Striking a balance between attack and accommodation

Spirits quickened in Poland once again last week as the country was swept anew by the euphoria and the unease that have characterized so much of the past year. The independent labor federation Solidarity celebrated the first anniversary of its recognition by the Polish government and proceeded to hold its first national congress. The Central Committee of the Polish Communist Party met to denounce Solidarity and some of its latest efforts for reform. And lest the aggressive unionists forget the facts of Polish geography, the Soviet Union staged military maneuvers off Poland's northeastern borders--a reminder to Solidarity's leaders that there are limits to their ambitions.

These are strange days in Poland: more political freedom than most citizens can remember in their lifetimes, coupled with hard times, food shortages, long queues for essential commodities, and nagging uncertainty about the future. On the very day of Solidarity's anniversary, the government announced sharp increases in the price of bread and cereal. Since it was a meat-price hike that had led to prolonged unrest last year, and the subsequent birth of Solidarity, it was conceivable that the new increases would trigger protests. In fact there were none--perhaps because the public realized that bread prices had been unrealistically low. At 120 a loaf, bread had actually been cheaper than the grain used to make it. As a result, whenever they could do so, farmers bought bread by the truckload and fed it to their pigs and chickens. So most people accepted the new prices (28-c- for an ordinary loaf) with barely a shrug.

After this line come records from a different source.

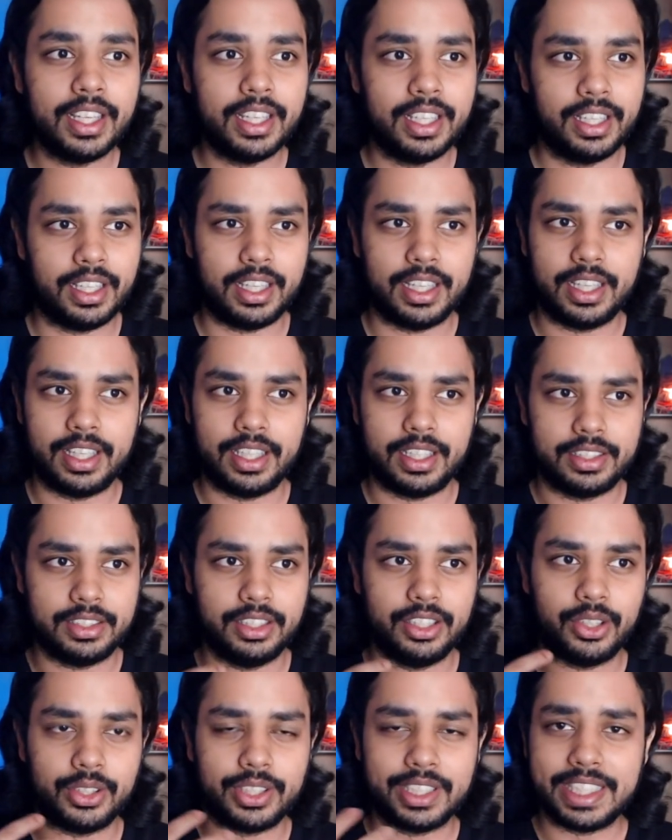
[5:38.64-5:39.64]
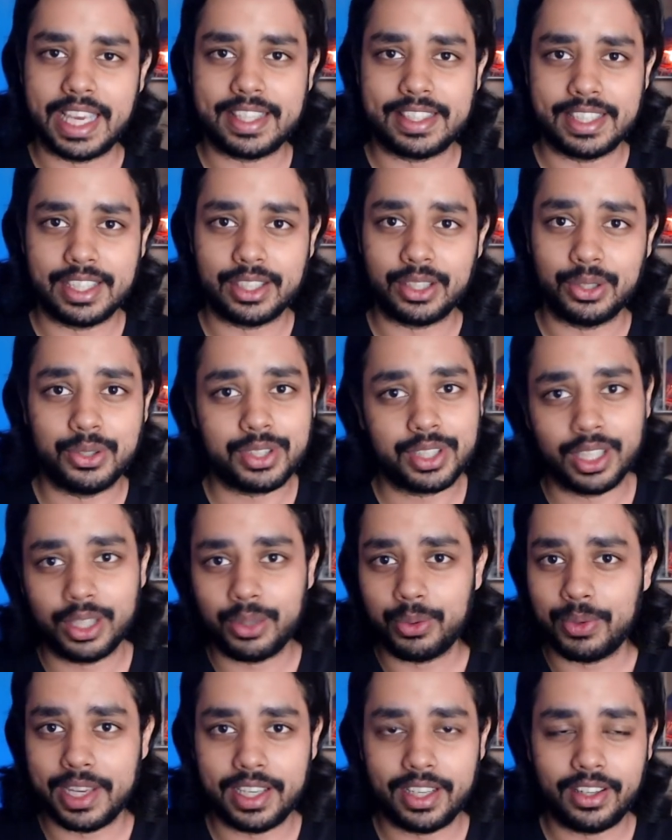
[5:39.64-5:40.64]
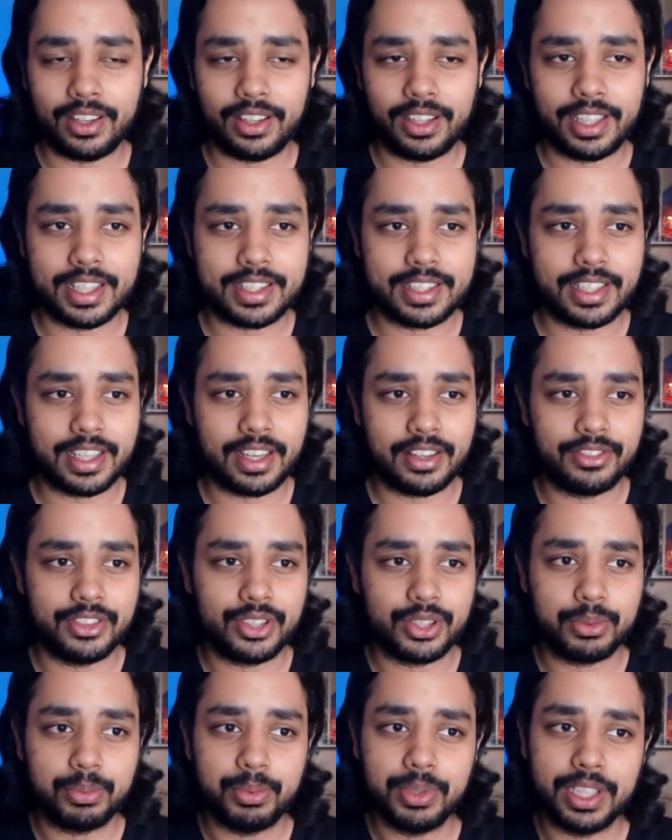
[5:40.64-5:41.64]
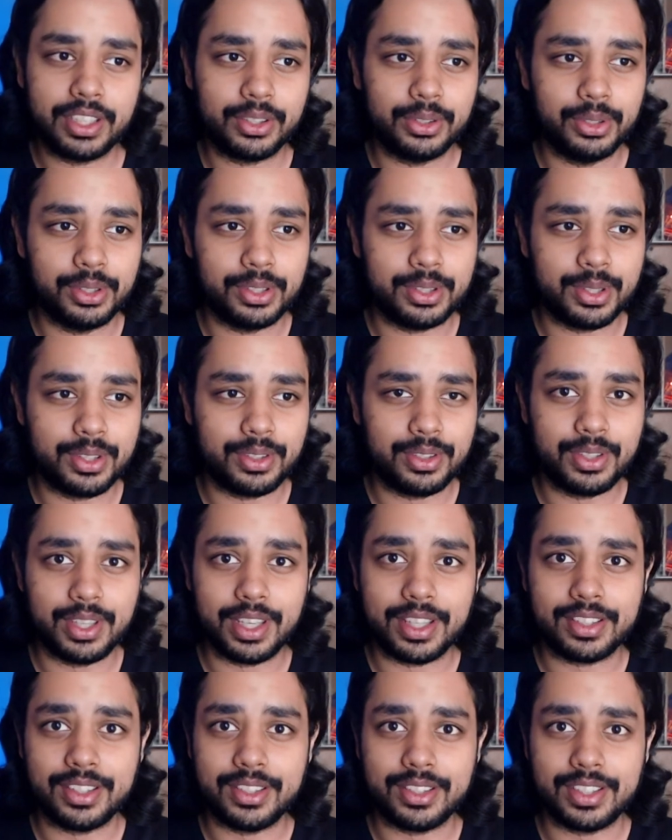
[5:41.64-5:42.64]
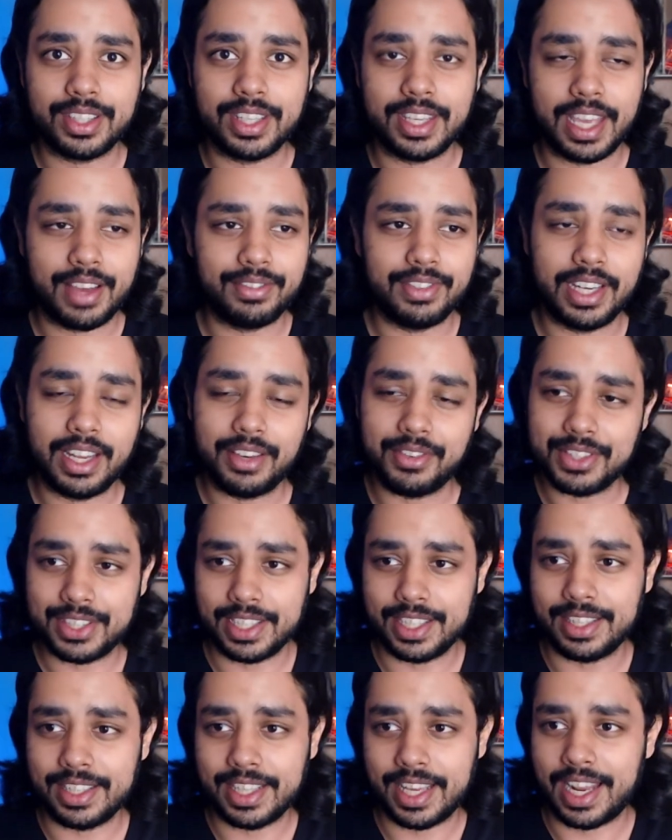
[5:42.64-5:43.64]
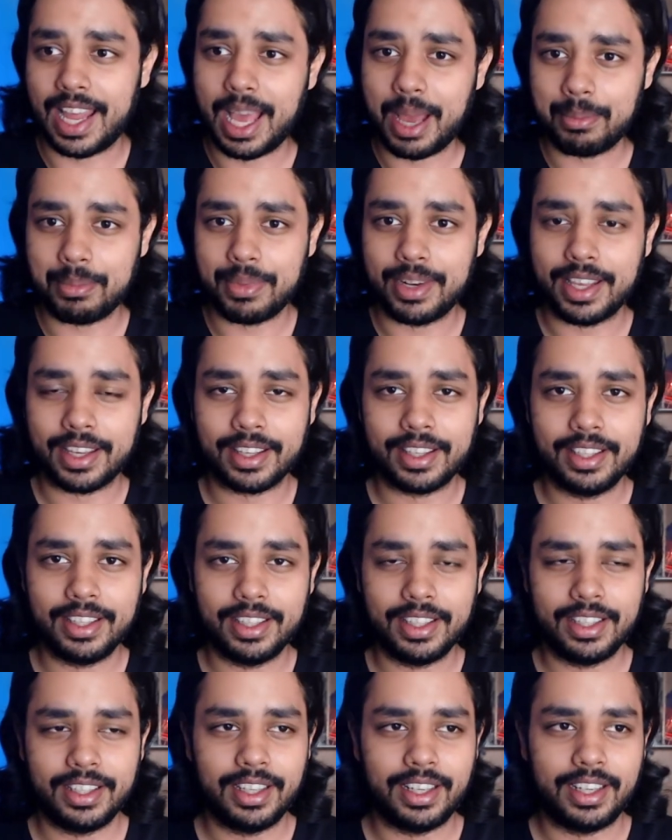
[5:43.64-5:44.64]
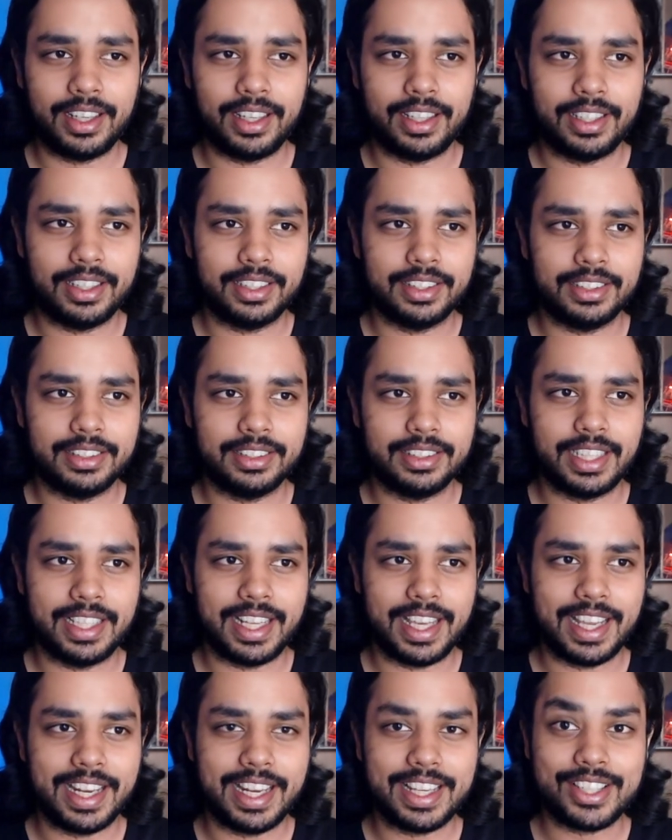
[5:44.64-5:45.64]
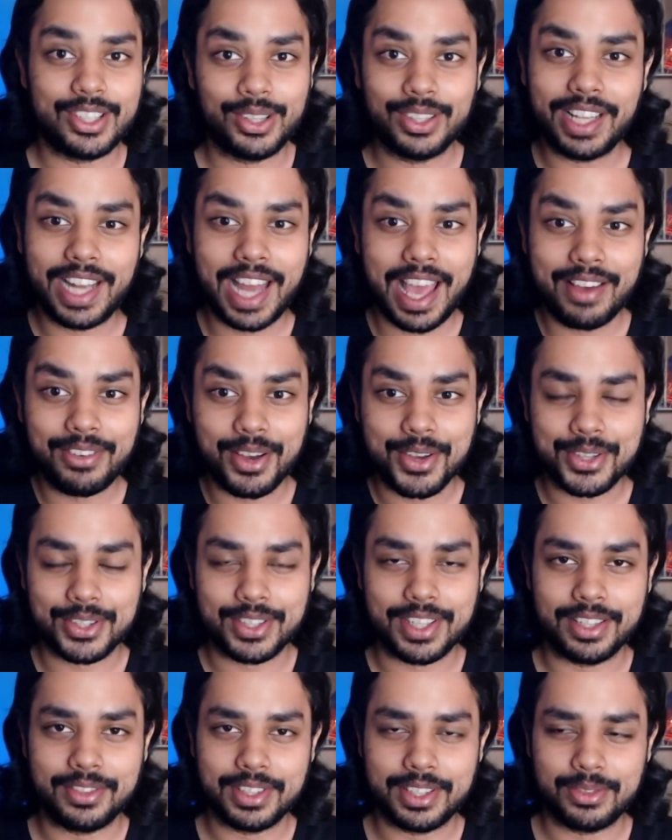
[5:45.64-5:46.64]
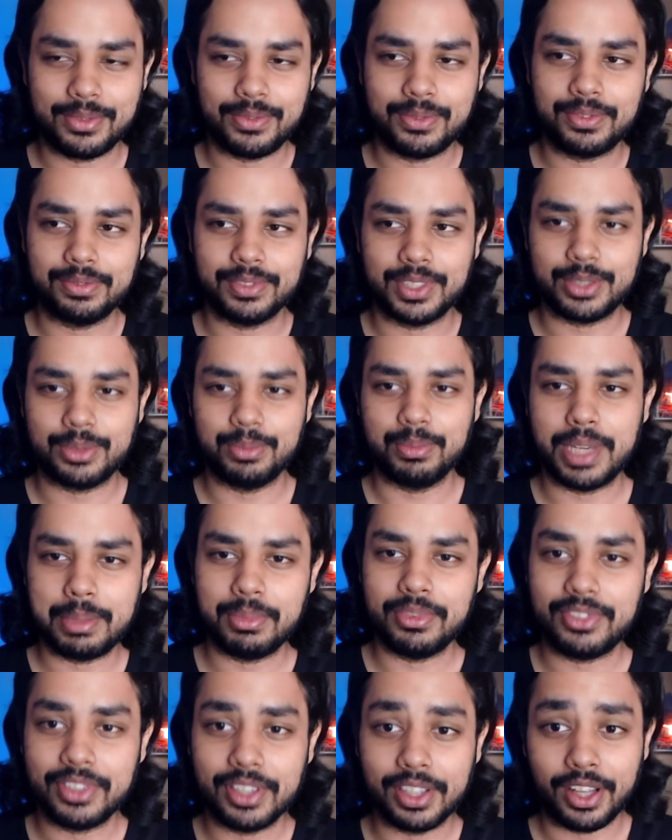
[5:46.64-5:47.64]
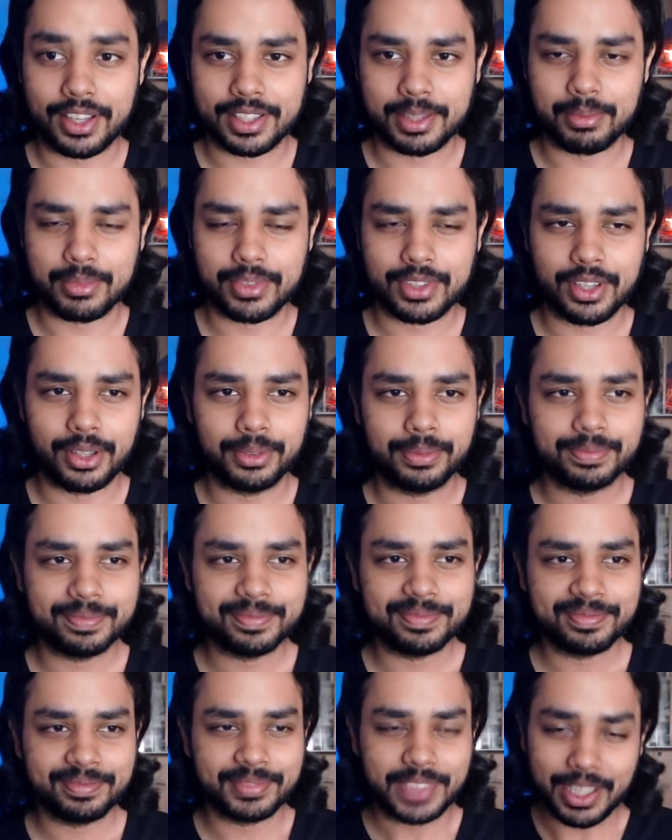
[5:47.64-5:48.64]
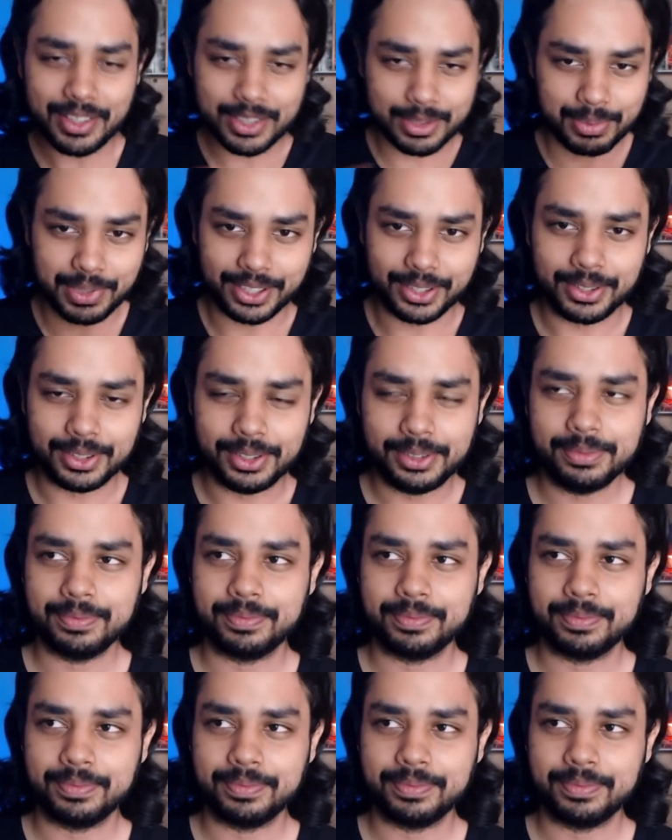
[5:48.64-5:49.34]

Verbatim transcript: uh, you know, guessing who's gonna win and all that stuff, which is pretty cool to thing to see. I've never seen that happening uh, in a, in a show that I've hosted, which which made me feel awesome. So that was pretty cool.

What was most notable about the increases was that the government did not clear them beforehand with Solidarity Leader Lech Walesa and his colleagues. Solidarity had maintained that there should be no changes in food prices until an economic reform program had been agreed upon. The government went ahead anyway, and Solidarity acquiesced, to avoid yet another showdown.

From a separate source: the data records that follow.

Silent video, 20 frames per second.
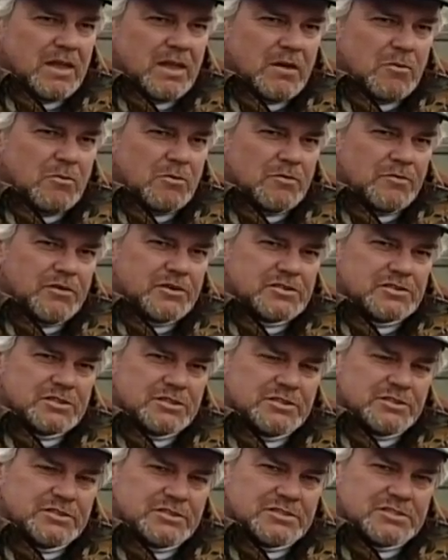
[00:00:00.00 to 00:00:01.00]
We're fishing
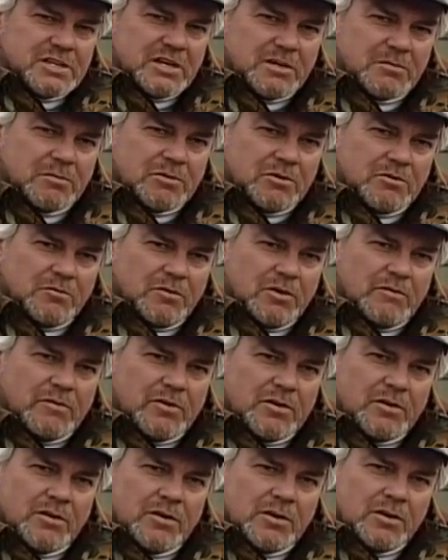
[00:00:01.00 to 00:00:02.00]
in the segment of
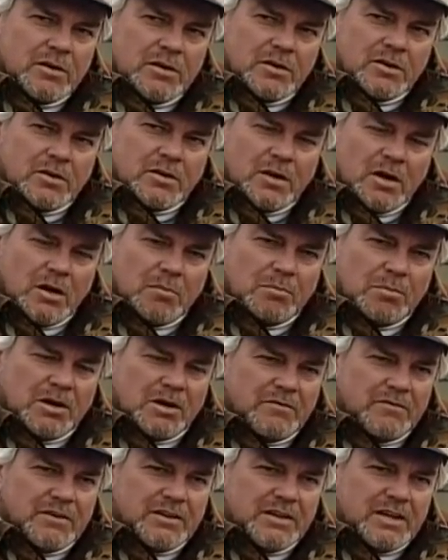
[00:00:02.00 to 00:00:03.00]
river
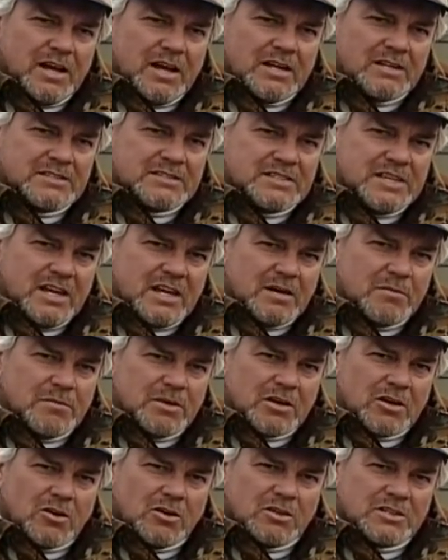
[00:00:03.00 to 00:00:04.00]
above the Dalles Dam.
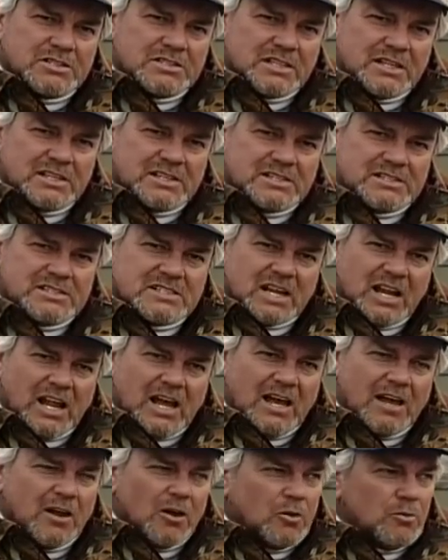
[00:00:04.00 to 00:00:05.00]
They call this Lake
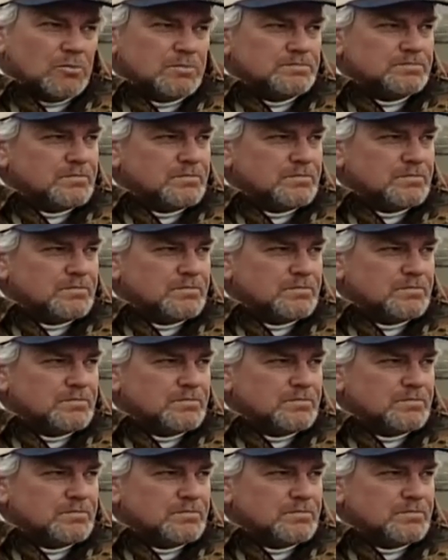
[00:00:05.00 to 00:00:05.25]
Celilo.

Each side blames the other for the parlous state of the Polish economy. The party leadership criticizes the union, claiming that strikes and obstruction have cut productivity during the past year. The union blames the government and the party for a decade of mismanagement under Edward Gierek, who was ousted last year after the rise of Solidarity. Poland has a skilled labor force, ample farm land and considerable mineral wealth, but Gierek's grandiose heavy-industry schemes have left the country virtually bankrupt and $27 billion in debt to the West. And Solidarity now goes further: it has zeroed in on mismanagement at the local level and is pressing for a program of "self-management" under which factories and other enterprises would be run not by state-appointed managers but by directors chosen by workers' councils. In July, employees of LOT, the state airline, struck for four hours over the right to choose a new director. They did not succeed. But a few weeks later, worker representatives from 1,000 enterprises met in the port city of Gdansk to discuss self-management. Then they went home and, in many cases, proceeded with plans to put it into practice. The result is confusion in the economy and consternation in the government.

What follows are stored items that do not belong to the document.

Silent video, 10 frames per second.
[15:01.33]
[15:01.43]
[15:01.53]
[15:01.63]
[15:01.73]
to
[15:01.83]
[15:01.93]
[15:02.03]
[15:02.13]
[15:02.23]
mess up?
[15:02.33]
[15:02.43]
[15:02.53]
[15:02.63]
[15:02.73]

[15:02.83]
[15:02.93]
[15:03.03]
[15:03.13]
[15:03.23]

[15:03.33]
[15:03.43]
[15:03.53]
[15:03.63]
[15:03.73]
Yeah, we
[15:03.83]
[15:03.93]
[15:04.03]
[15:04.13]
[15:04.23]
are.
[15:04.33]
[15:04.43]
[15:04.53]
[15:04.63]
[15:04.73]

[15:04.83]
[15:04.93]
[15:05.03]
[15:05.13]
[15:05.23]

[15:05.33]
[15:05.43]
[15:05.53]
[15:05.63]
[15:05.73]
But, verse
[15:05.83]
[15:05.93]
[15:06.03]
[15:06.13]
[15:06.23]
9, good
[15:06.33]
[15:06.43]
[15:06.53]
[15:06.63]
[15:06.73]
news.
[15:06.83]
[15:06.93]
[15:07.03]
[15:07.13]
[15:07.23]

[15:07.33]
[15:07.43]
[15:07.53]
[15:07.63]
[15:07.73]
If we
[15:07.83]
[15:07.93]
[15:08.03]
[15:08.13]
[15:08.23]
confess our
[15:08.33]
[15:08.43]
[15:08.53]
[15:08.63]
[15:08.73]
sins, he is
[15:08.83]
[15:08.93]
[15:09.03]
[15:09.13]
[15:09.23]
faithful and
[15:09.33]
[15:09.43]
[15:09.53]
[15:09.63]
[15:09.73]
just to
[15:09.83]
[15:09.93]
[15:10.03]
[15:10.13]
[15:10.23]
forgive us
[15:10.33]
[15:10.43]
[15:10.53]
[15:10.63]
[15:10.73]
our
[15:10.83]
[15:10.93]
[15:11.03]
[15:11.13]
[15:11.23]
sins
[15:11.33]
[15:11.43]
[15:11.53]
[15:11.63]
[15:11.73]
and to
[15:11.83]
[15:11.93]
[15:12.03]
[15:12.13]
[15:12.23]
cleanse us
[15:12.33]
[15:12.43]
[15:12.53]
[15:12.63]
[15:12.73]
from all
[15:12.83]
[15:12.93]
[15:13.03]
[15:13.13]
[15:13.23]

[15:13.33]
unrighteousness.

The Communist Party's Central Committee, mindful of Moscow's warning that Poland should not resort to "non-Leninist" means in trying to solve its economic problems, is taking a fairly hard line on the subject. Insisting that the state would not give up its right to choose managers, Party Boss Stanislaw Kania warned Solidarity that the government would use "any means necessary to defend socialism." The Central Committee seemed ready, however, to offer two concessions: 1) the state would be prepared to select directors from lists of candidates submitted by workers' councils; and 2) the workers' councils of "smaller enterprises" might be permitted to appoint their directors without interference. If the government were willing to extend the latter principle to all but perhaps 200 of the larger or more politically sensitive enterprises, a compromise with Solidarity might be possible.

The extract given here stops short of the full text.